Johnson's roles always fall into two camps: big grin or brow furrow. This is the latter, as it often is when he works with Brad Peyton, who also directed the morally repugnant San Andreas, in which Johnson's rescue pilot forsakes civilians to save his wife and daughter. Here, Davis proclaims up front that his only interest is the ape, and the film agrees. Pay no attention to any of his friends introduced in the first act. Once George gets mutated and made giant by an experimental vapor, they vanish.

The monster-making green gas is owned by evil Energyne CEO Claire Wyden (Malin Akerman bedimmed by a brunette dye job) and her chin-dimpled, doltish brother Brett (the terrifically funny Jake Lacy), who had nearly cured cancer with a gene-altering concoction named CRISPR when Claire realized she'd make more money selling giant killer rats. To whom is unclear, as the U.S. military is caught flat-footed when mega-deadly George, Ralph the wolf and Lizzie the alligator munch through the Midwest. Surely the government had seen a brochure? Still, when the FBI searches Energyne's Chicago skyscraper, the Wydens hide their hard drives. "Since when is complicity a crime?" says Morgan's Agent Russell to Brett, right around the time we realize this brat is a dead ringer for Donald Trump Jr. The siblings could try to keep a low profile. Instead, they turn on a thousand-mile homing frequency that, er, summons the beasts straight to their roof.

Look around Claire's office and you'll spot a vintage Rampage arcade game — the one where monsters score points for clobbering a skyline — amid the tasteful, doomed wood paneling. Apparently, while watching drone footage of a gorilla, wolf and alligator tag-team America, she relaxes with a couple of quarters' worth of exactly the same thing. The coincidence goes unmentioned, which is even weirder than if she'd jabbed a manicured finger at the joystick and yelped, "Hey, wait a second! Maybe waiting in this tall building ain't the smartest idea!"

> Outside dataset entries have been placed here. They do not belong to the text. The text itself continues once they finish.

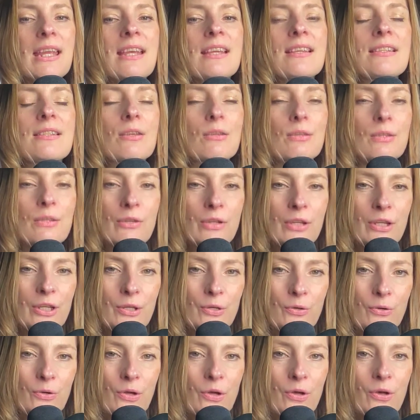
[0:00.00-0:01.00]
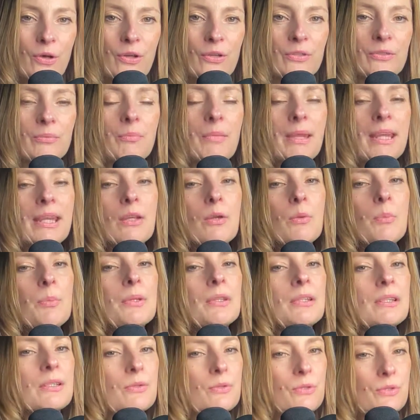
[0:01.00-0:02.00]
So look at your card, make up a
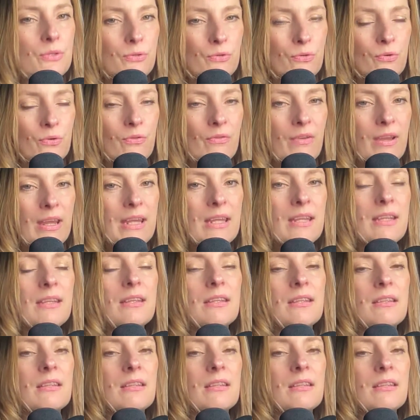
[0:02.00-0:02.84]
little story,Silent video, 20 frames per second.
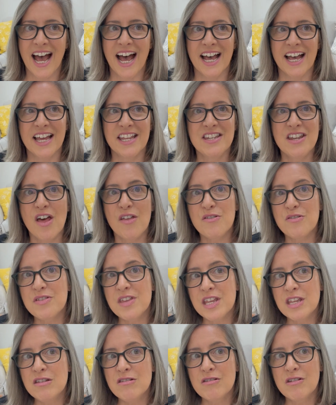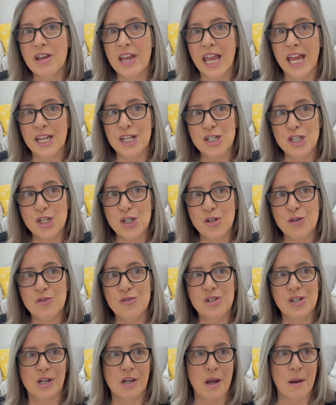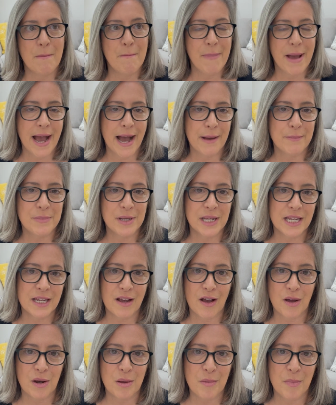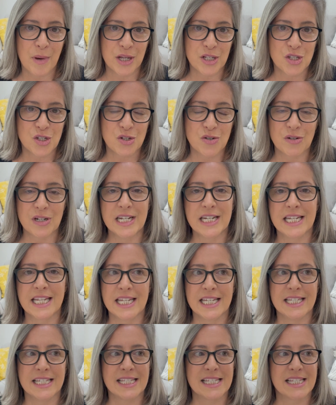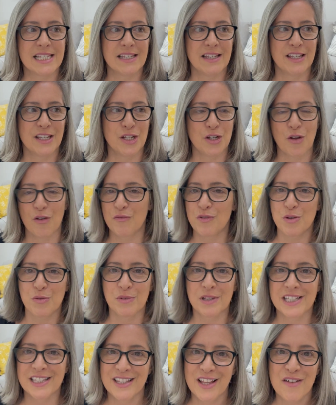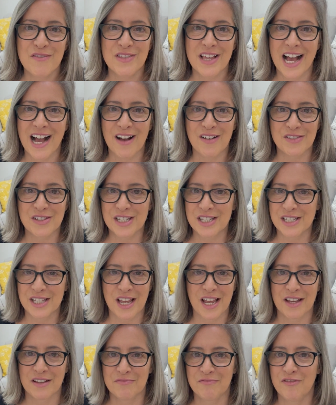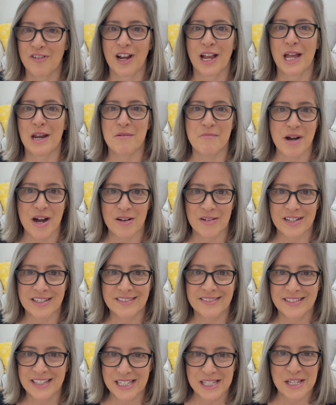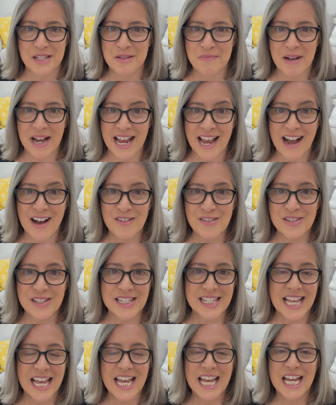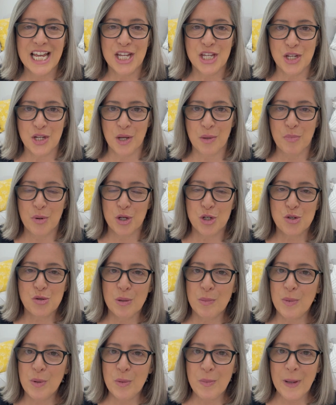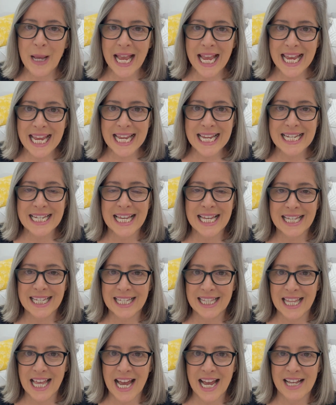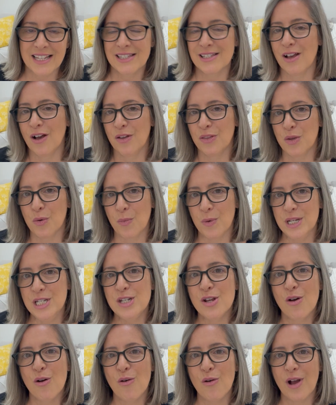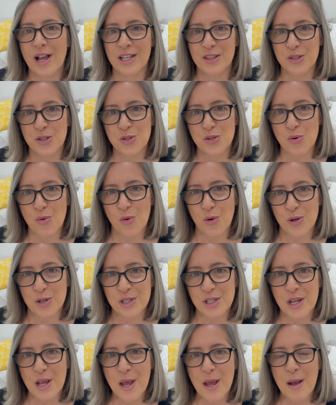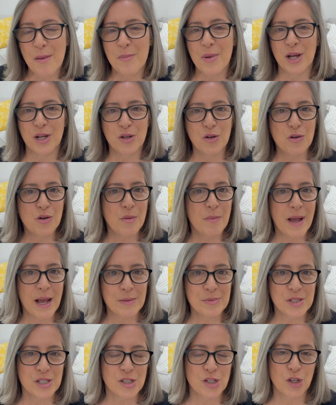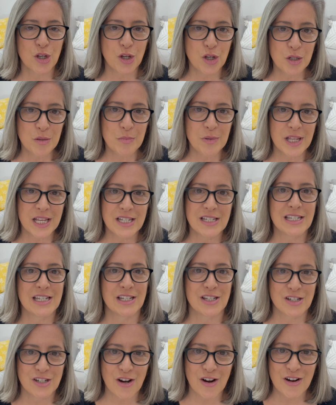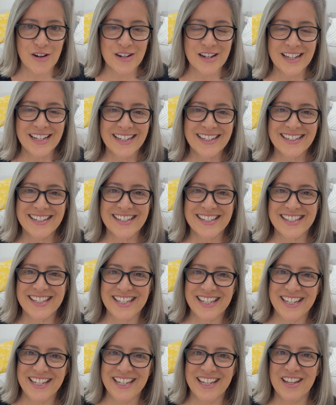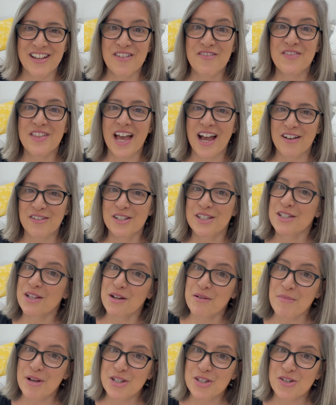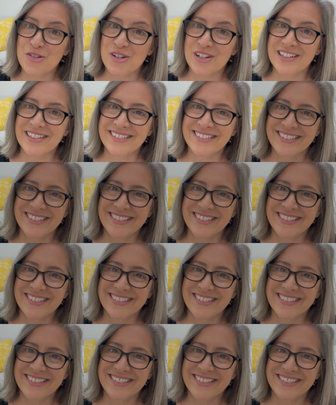Another thing you can do to combat being on a bus street is, if you really love the house, it's like, forget about it. This is my house. You can put triple pane glass on the window and the doors. But Google Maps is a good place to start to see if the house is on a bus street.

Then again, Rampage the movie is so oblivious to what made the game fun that she could have missed the connection. Rampage was a verb: You slid into the creatures' skin and personally wrecked Peoria. (And when the soldiers shot you down, you shrunk into a naked human and scurried off the screen.) But Peyton sides with the guys with guns. He doesn’t put us with the behemoths feeling their confusion and rage; we're above them in drones. A scene where George and Ralph make friends happens off stage while Peyton plops us in a bunker listening to the military pick out the best bomb. The battle lines aren't monsters versus mankind, but Davis and George against everybody else. The species-ist ranking elevates the two alpha primates, different only in their comfort with body hair, above lesser four- and two-legged mammals, with cold-blooded reptiles on the lowest rung.

Compared to Rampage, King Kong and Godzilla have James Brown levels of soul. Peyton has just made another movie about the Rock running through rubble. There are a few great shots: a vertiginous Johnson racing across a toppled high-rise as Lizzie hunts him from below; the wolf's skittering claws on Chicago pavement, as klutzy as a puppy on linoleum; and earlier, his lupine slow-mo pounce on a helicopter. Or as Jeffrey Dean Morgan would drawl, a "whirlybird." There are clunky shots, too, like a parachute jump filmed right underneath Johnson's nostrils. Rampage doesn't look for the humanity in monsters, but it's sure searching for the ugliness in man.